Mackinac Island

2024

Stephen Kemp

The Composite Regenerative Peripheral Nerve Interface (C-RPNI) Facilitates Multimodal Sensory Afferent Signaling and Neuroma Attenuation

The University of Michigan, Ann Arbor, MI, USA

W Adidharma, Huang SL, R Kodali, KD Kozma, R Mauer, RR Jillala, KL Wu, MV Santana-Rivera, PS Cederna

PURPOSE: Modern myoelectric prostheses have sensors that can detect sensory stimuli, offering a promising solution for functional sensory recovery after amputation. However, attempts in re-establishing sensory feedback using available prosthetic-user interfaces (i.e. electrodes that directly contact the nerve) have resulted in unnatural, non-specific, and/or painful sensations. This is in part due to the non-selective simultaneous activation of several different fiber types, resulting in unnatural aggregate neural activity and unnatural sensory perception. Our lab has developed the Composite Regenerative Peripheral Nerve Interface (C-RPNI), a transected mixed peripheral nerve implanted between a muscle graft and dermal graft, as a biologic interface that can facilitate multimodal sensory signaling. Inherent preferential reinnervation properties of regenerating axons encourage cutaneous sensory axons to reinnervate skin, while encouraging motor axons to reinnervate muscle. In a C-RPNI, this would physically separate afferents responsible for cutaneous sensations from other fiber types. Therefore, we hypothesize that the C-RPNI can more naturally facilitate afferent sensory signaling.
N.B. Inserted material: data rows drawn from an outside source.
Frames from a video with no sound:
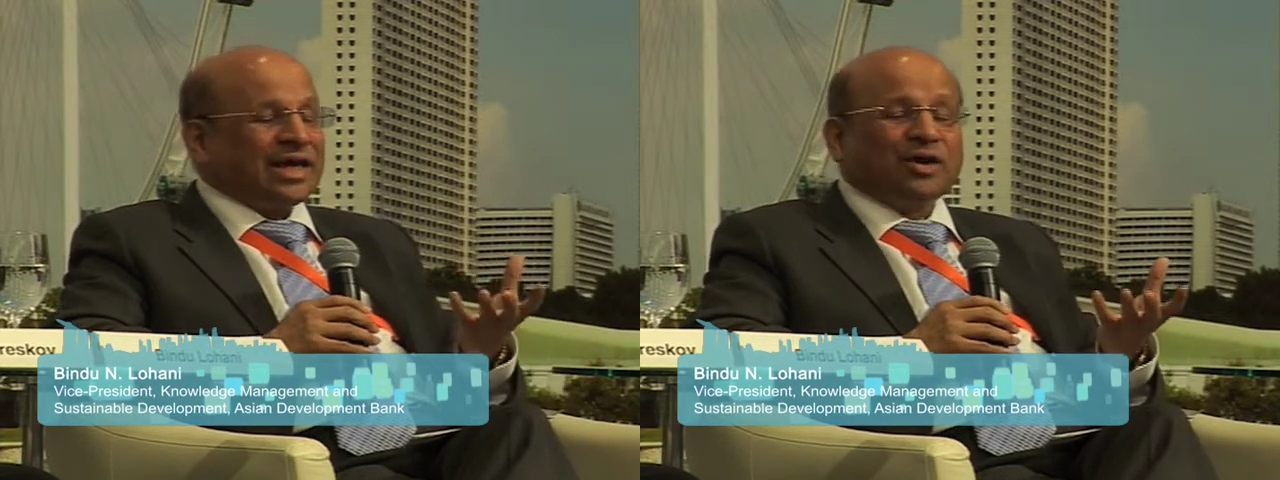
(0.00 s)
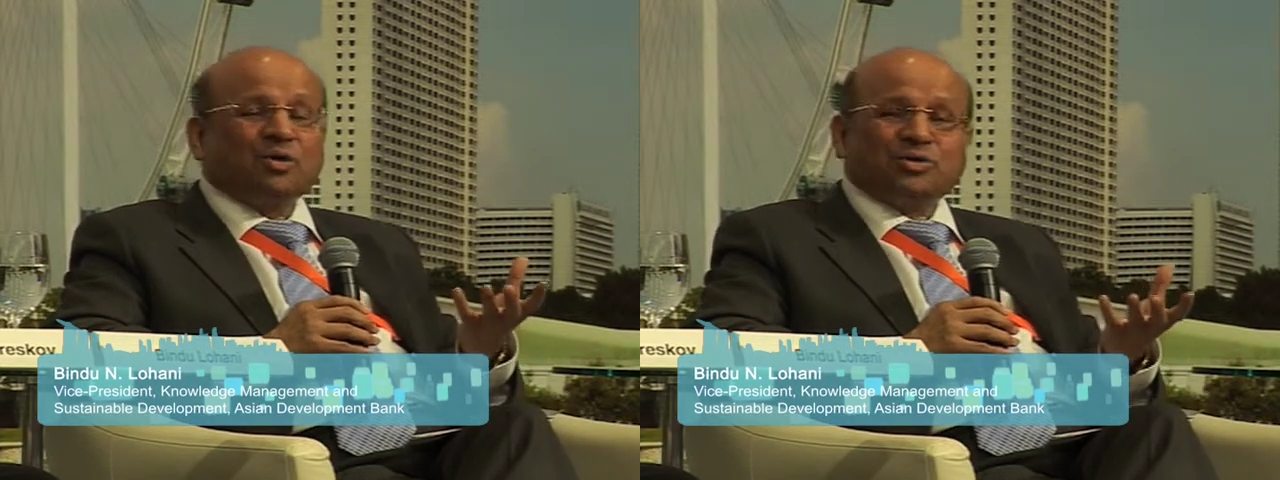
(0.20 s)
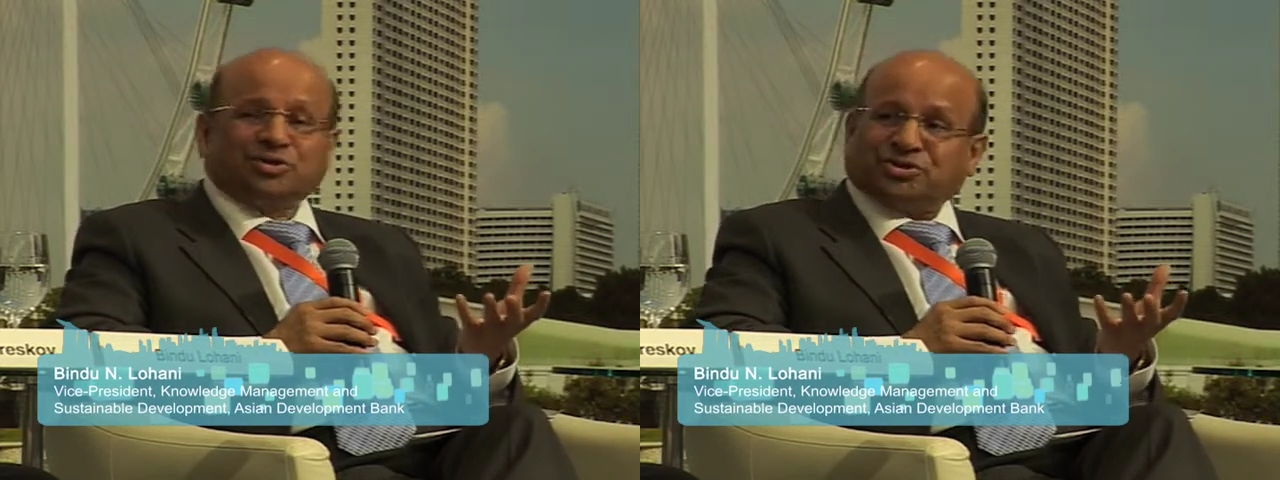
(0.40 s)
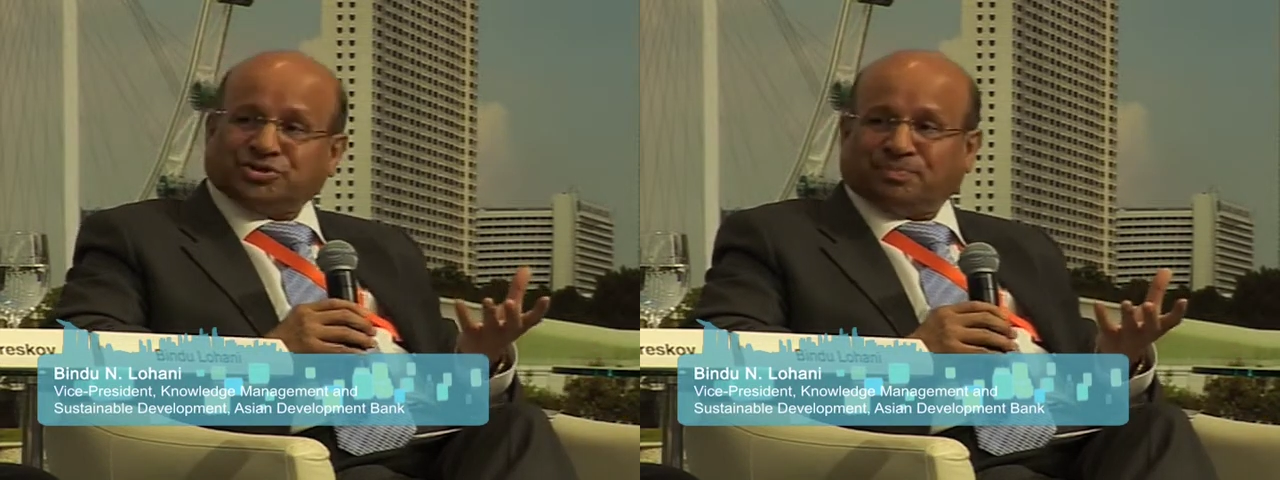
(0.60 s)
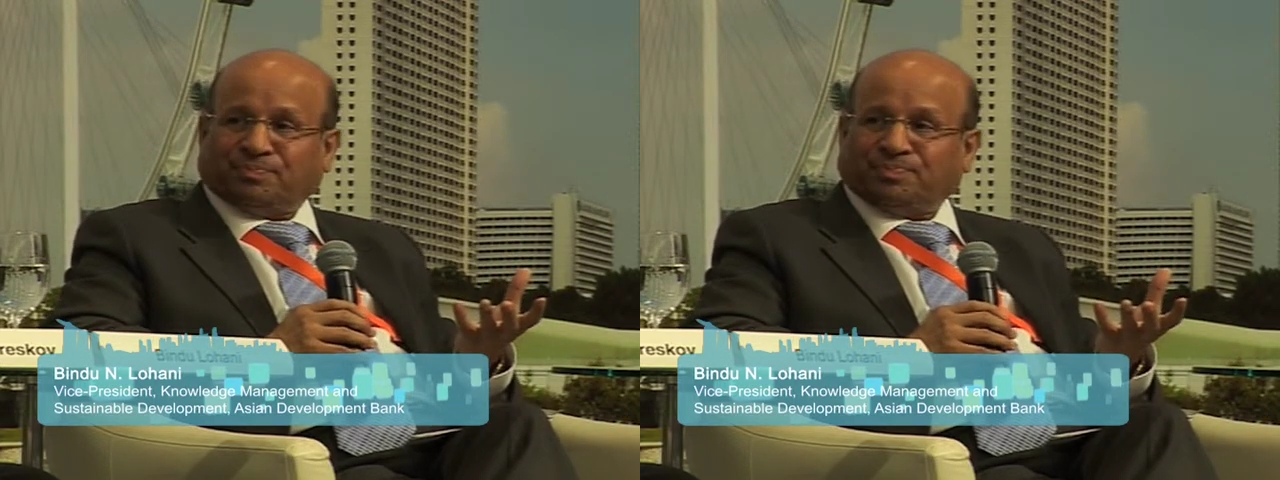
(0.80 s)

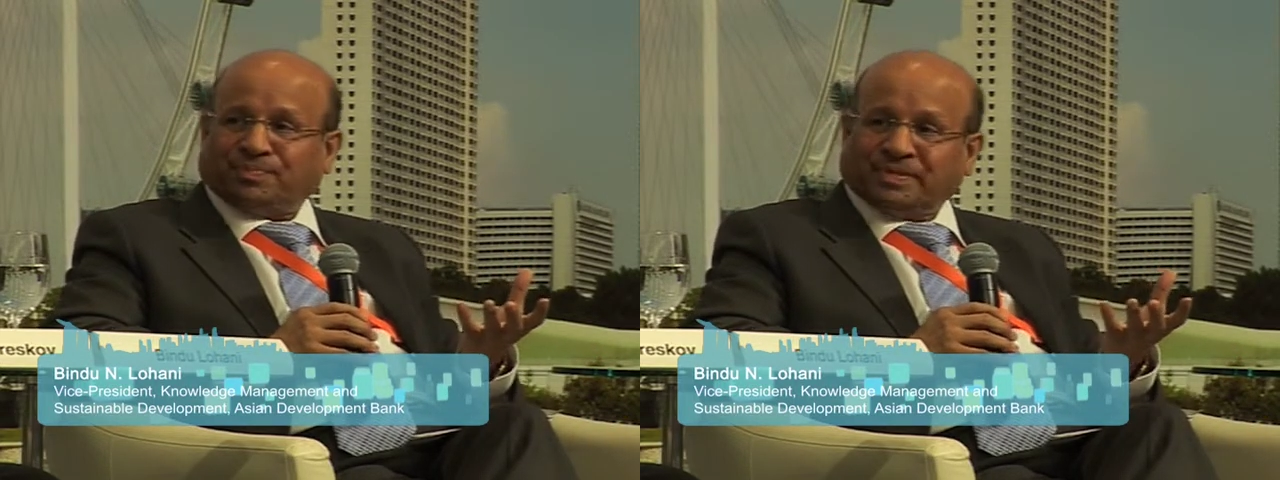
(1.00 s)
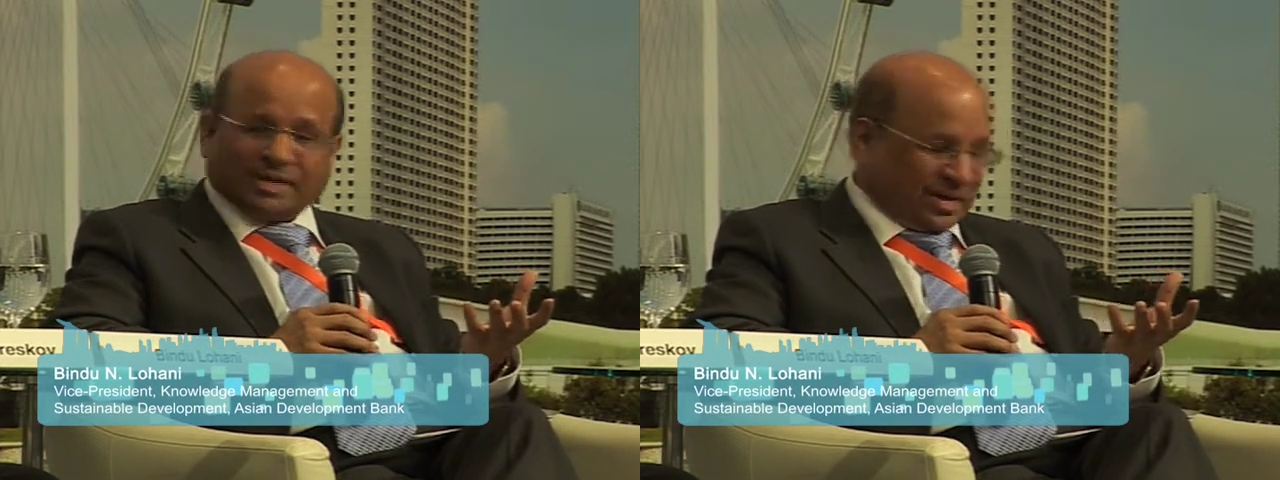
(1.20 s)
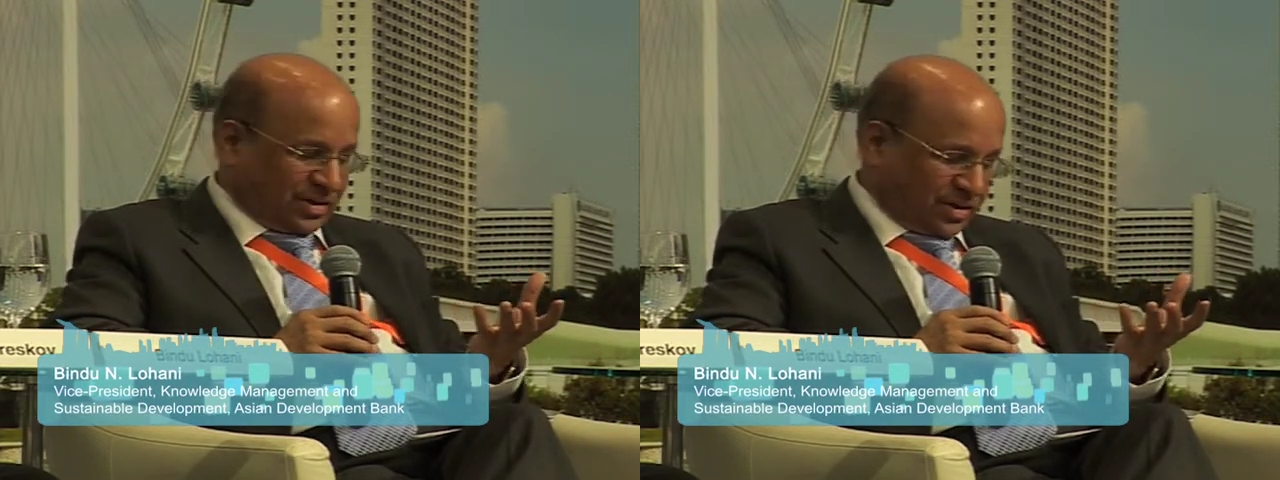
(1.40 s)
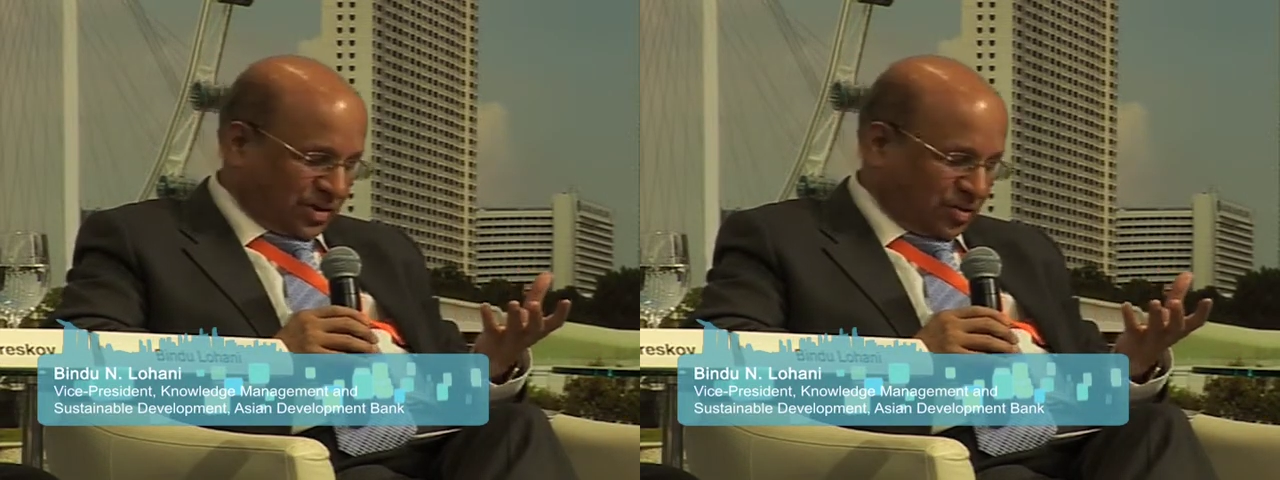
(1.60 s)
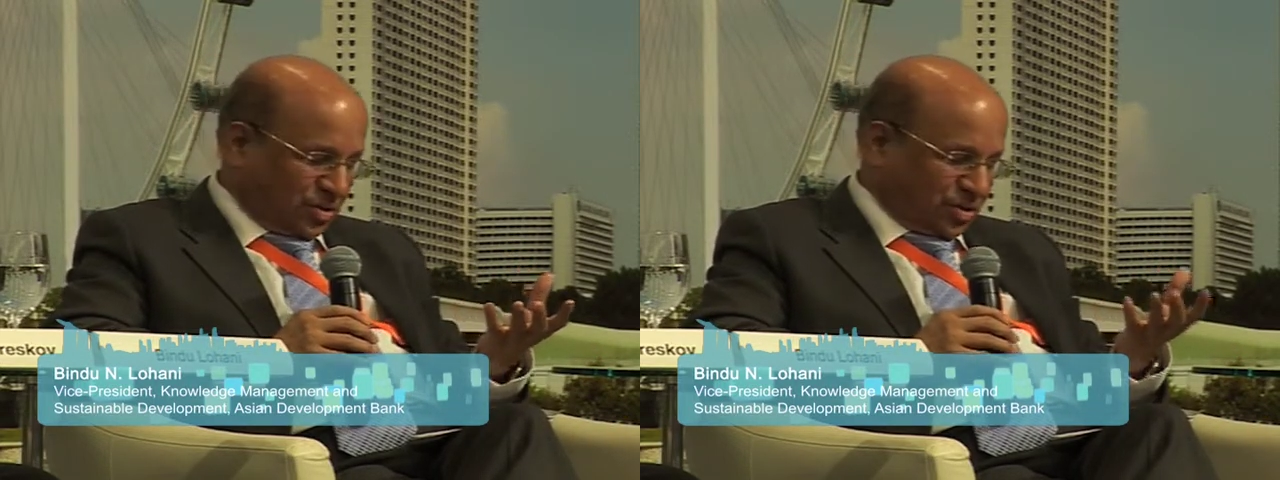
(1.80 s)
ecosystem, that
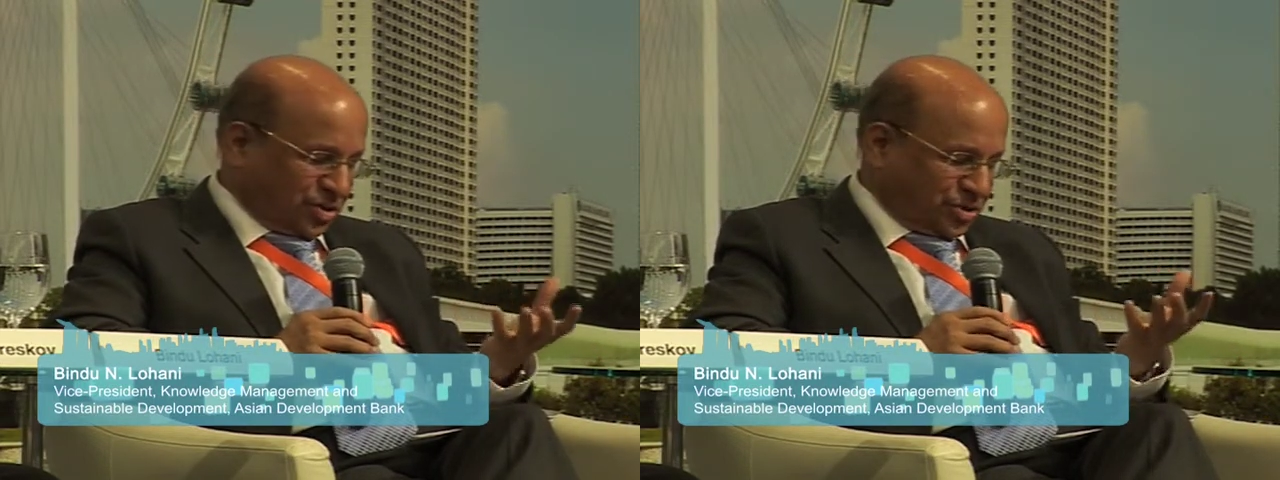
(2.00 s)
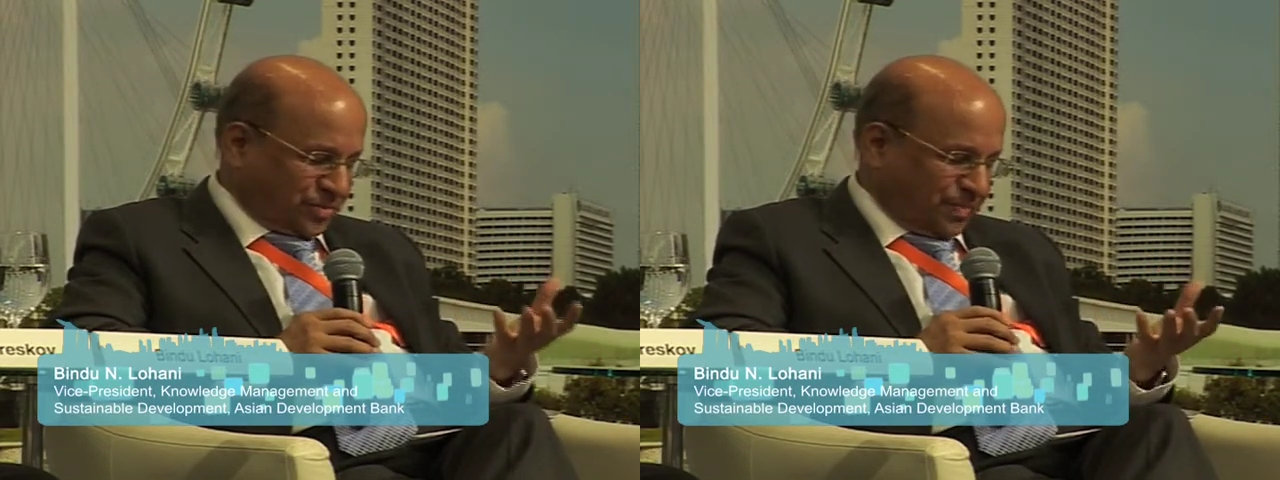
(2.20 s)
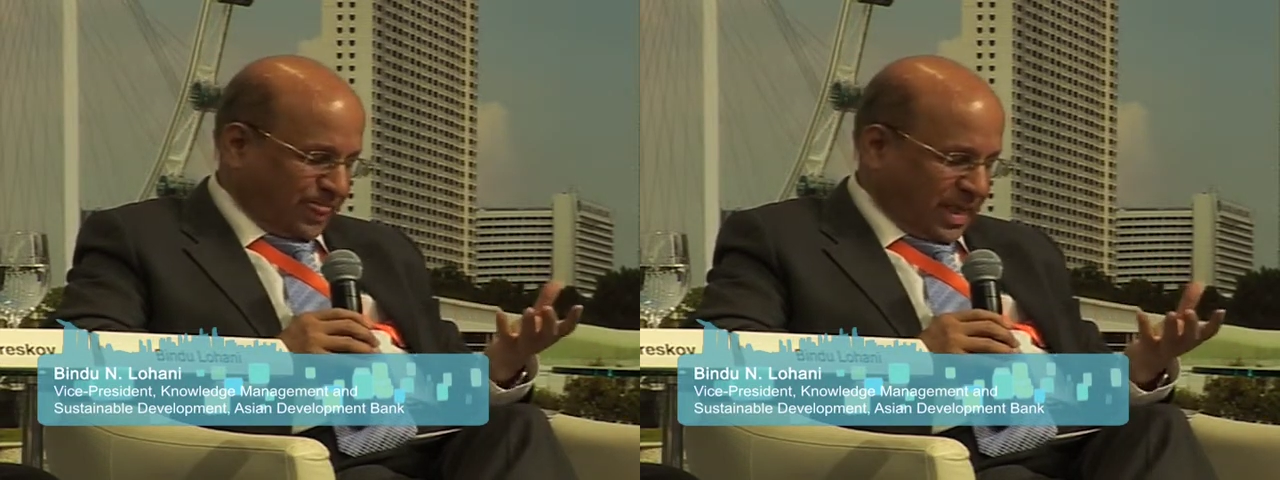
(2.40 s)
ecosystem,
METHODS: Male Lewis rats (n=6/group) were randomized to one of the following groups: (1) C-RPNI, (2) transected nerve implanted into muscle graft only (RPNI; Regenerative Peripheral Nerve Interface), and (3) naïve control. The common peroneal (CP) nerve was transected at the distal thigh level in the C-RPNI and RPNI groups, and the proximal nerve segment was implanted into muscle and dermal graft (C-RPNI) or muscle graft alone (RPNI). After 3 months, in situ proximal CP neural afferent activity was recorded during application of sensory stimuli to the constructs or control dorsal hindfoot. The following sensations were tested: fine touch, vibration, heat, and cold.

RESULTS: At three months post-operative, the C-RPNI dermal and muscle grafts were viable and revascularized. There was no graft loss in any animal. Stimulation of the C-RPNI dermal graft with fine touch, vibration, heat, and cold stimuli generates similar neural signal morphology as control intact innervated skin. The same neural activity is not observed when applying the same stimuli to the RPN. Immunohistochemistry reveals selective reinnervation of both dermal and muscle grafts of the C-RPNI.

CONCLUSIONS: The dermal component of the C-RPNI is functionally reinnervated and facilitates multimodal tactile and temperature sensory signaling. This novel biologic interface has the potential to facilitate modality-matched sensory feedback, which would revolutionize the frontier of prosthetic rehabilitation after amputation. Future studies will aim to understand the perceived sensation with C-RPNI stimulation.